Saved data entries:
== Segment start ==

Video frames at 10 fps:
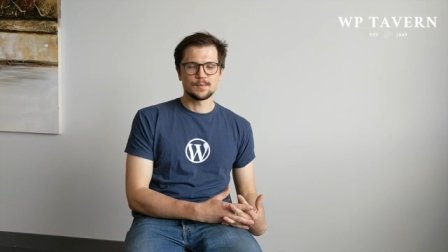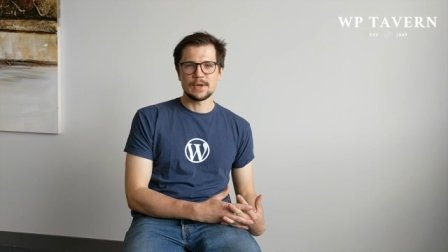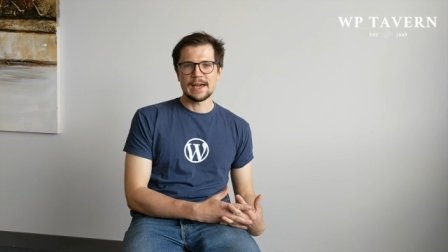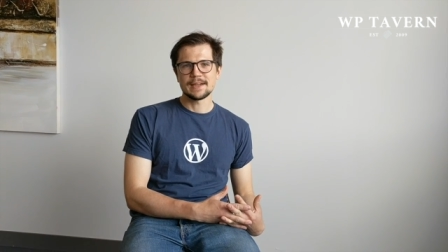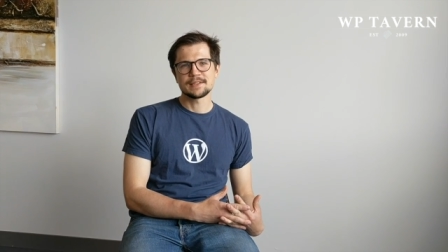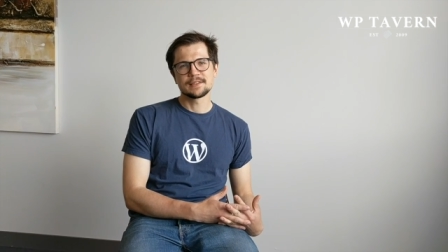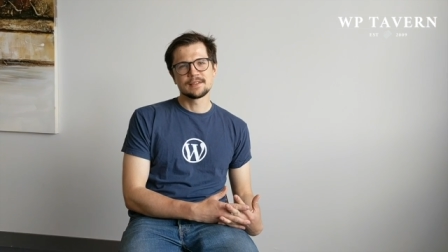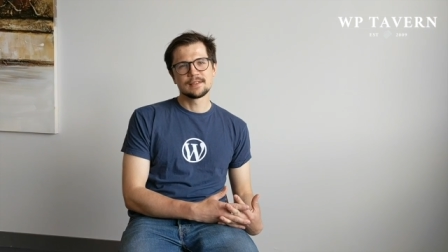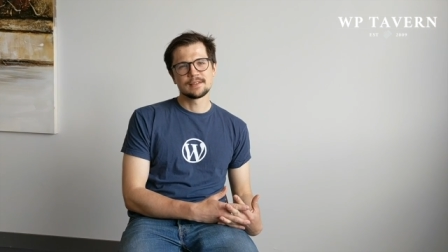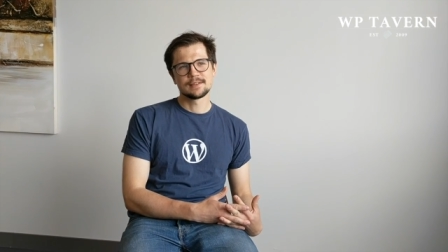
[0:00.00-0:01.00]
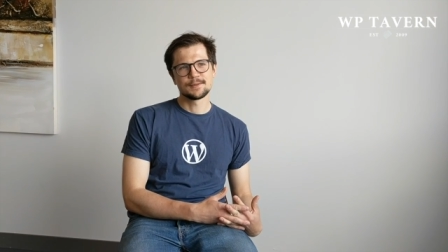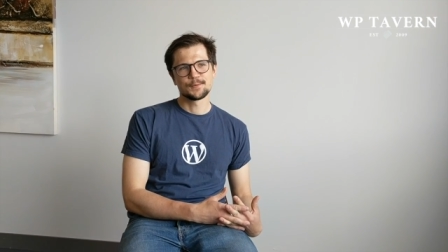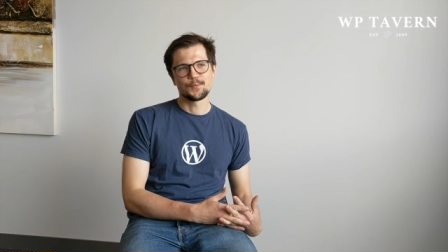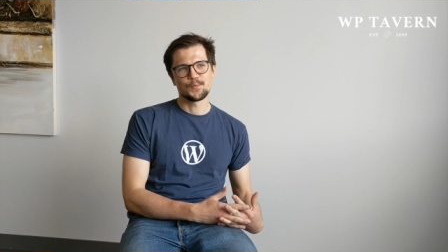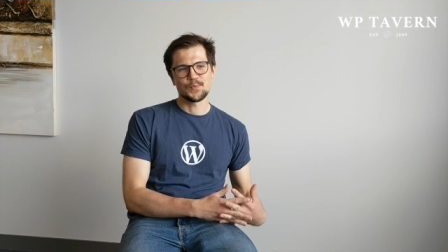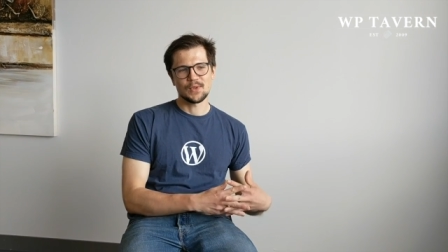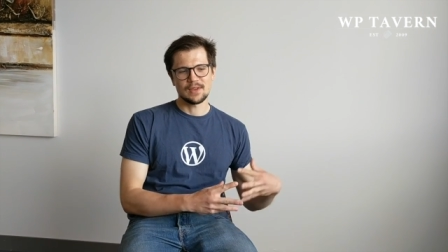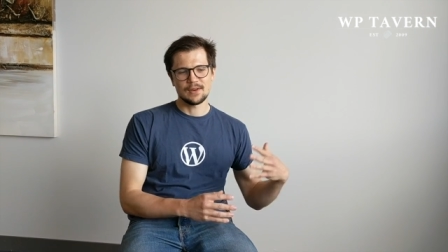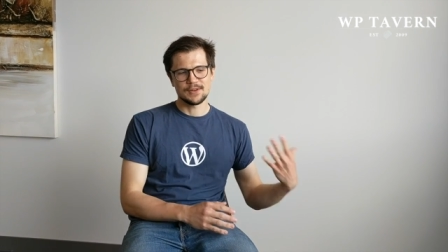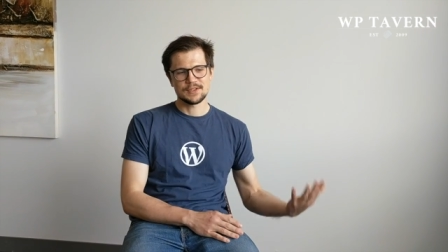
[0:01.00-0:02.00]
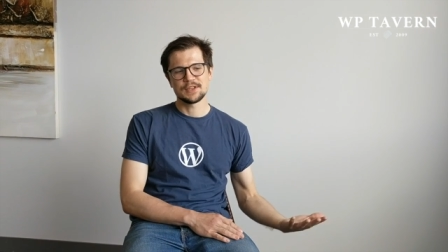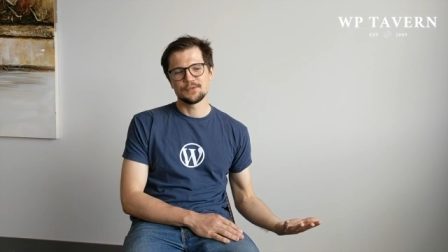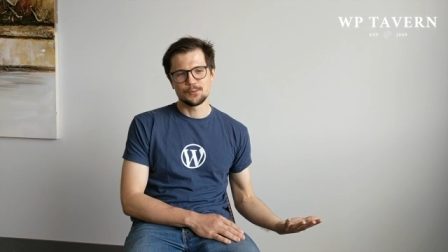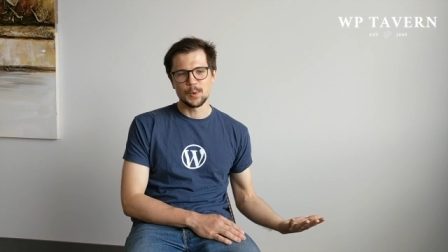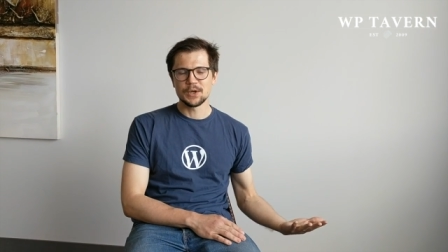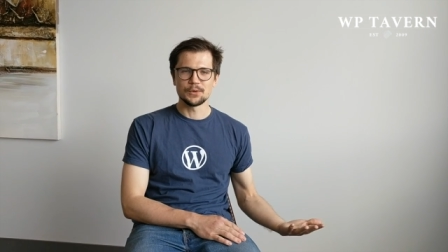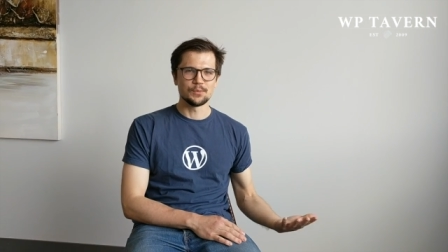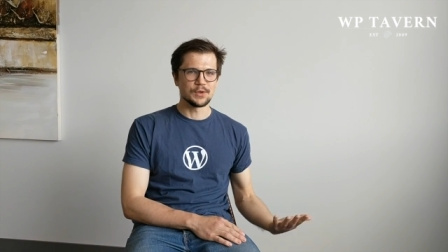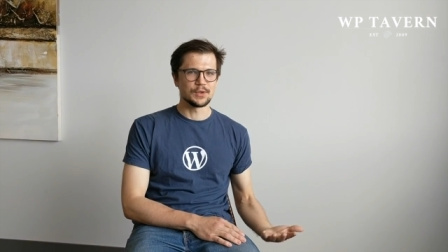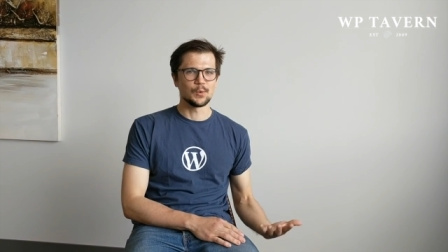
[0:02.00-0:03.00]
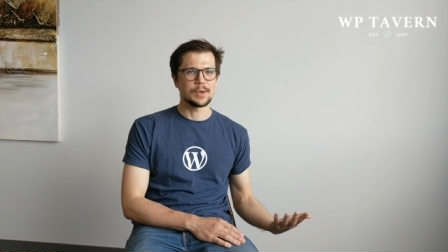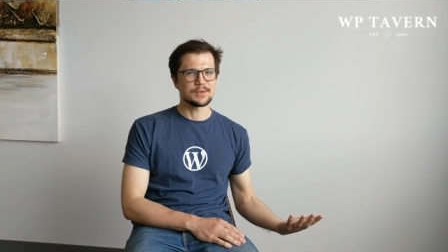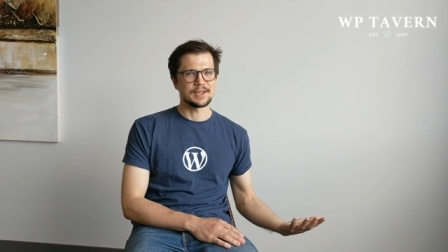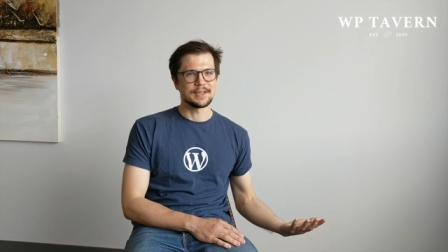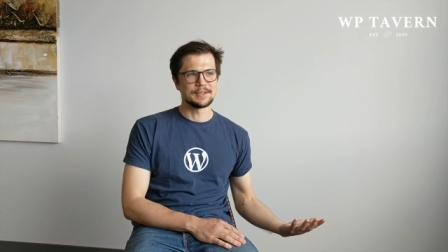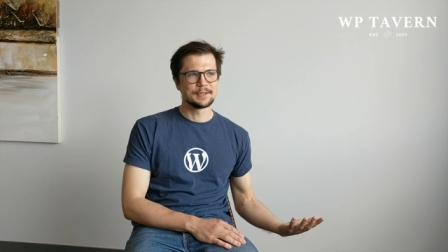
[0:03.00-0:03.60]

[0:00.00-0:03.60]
asked us if we could build a website,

== Segment end ==

Problem =
Could you write all the entries out again exactly, but without their pictures?

Result below =
Video frames at 10 fps:
[0:00.00-0:01.00]
[0:01.00-0:02.00]
[0:02.00-0:03.00]
[0:03.00-0:03.60]

[0:00.00-0:03.60]
asked us if we could build a website,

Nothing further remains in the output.